# Load Data

## Connect to Google Drive

First thing first, connect this Google Colab project to Google Drive.

Run the code below to connect them.

In [25]:
import pandas as pd

data = pd.read_csv('train.csv')

## Displaying the Data

After the data has been sucessfully read, we can display different aspects of the data programmatically.

Below is a snippet code to output the numbers of (row, column)

In [26]:
data.shape

(38932, 5)

Below is a snippet code to output a `n` random of row(s)

In [27]:
data.sample(5)

Unnamed: 0,User_ID,Description,Browser_Used,Device_Used,Is_Response
26002,id36328,Interesting Hotel ... The location and views o...,Edge,Desktop,not happy
38708,id49034,great location \nbest service\nthe suite are v...,Google Chrome,Mobile,happy
25695,id36021,Lucky to have stayed there during our visit to...,Mozilla Firefox,Mobile,happy
38818,id49144,After reading a few of the reviews of this hot...,InternetExplorer,Mobile,happy
29811,id40137,We love boutique hotels until we stayed at the...,Firefox,Desktop,not happy


Below is a snippet code to output the data descriptively

In [28]:
data.describe()

Unnamed: 0,User_ID,Description,Browser_Used,Device_Used,Is_Response
count,38932,38932,38932,38932,38932
unique,38932,38932,11,3,2
top,id24042,After a disastourous check in I.E.given the wr...,Firefox,Desktop,happy
freq,1,1,7367,15026,26521


Below is a snippet code to output the count of target value

In [29]:
data['Is_Response'].value_counts()

happy        26521
not happy    12411
Name: Is_Response, dtype: int64

In this project, we'll only use the column of `Description` and `Is_Response` only. 

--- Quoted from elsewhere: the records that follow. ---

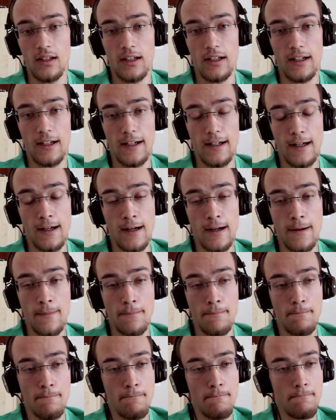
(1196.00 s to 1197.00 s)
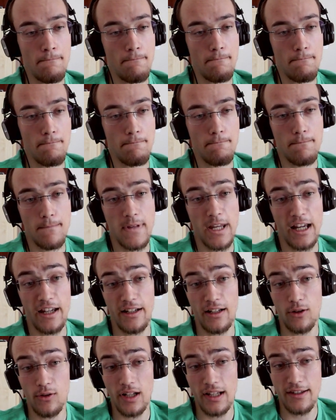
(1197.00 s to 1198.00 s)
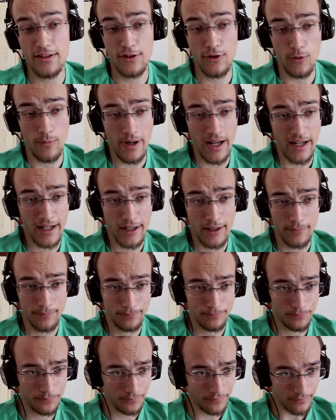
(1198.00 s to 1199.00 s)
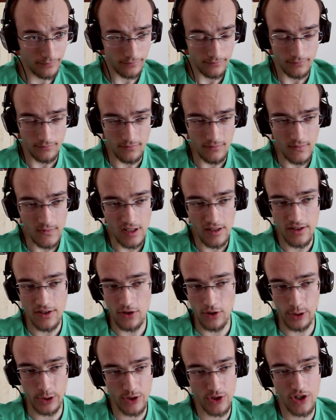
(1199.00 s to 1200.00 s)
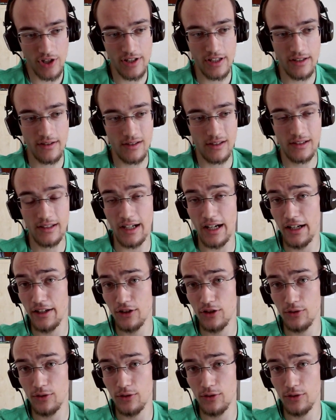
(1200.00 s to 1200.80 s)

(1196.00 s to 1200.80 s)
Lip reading: Yeah, now let's go back. So I was just trying to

We'll also store all of the `Description` data to a variable named `attribute` and the `Is_Response` as `target`.

# Preprocessing


## Column Handling

First we will get rid of unused columns which are irrelevant for this project's Sentiment Analysis. Those columns are `User_ID`, `Browser_Used`, and `Device_Used`.

In [30]:
data.drop(columns = ['User_ID', 'Browser_Used', 'Device_Used'], inplace = True)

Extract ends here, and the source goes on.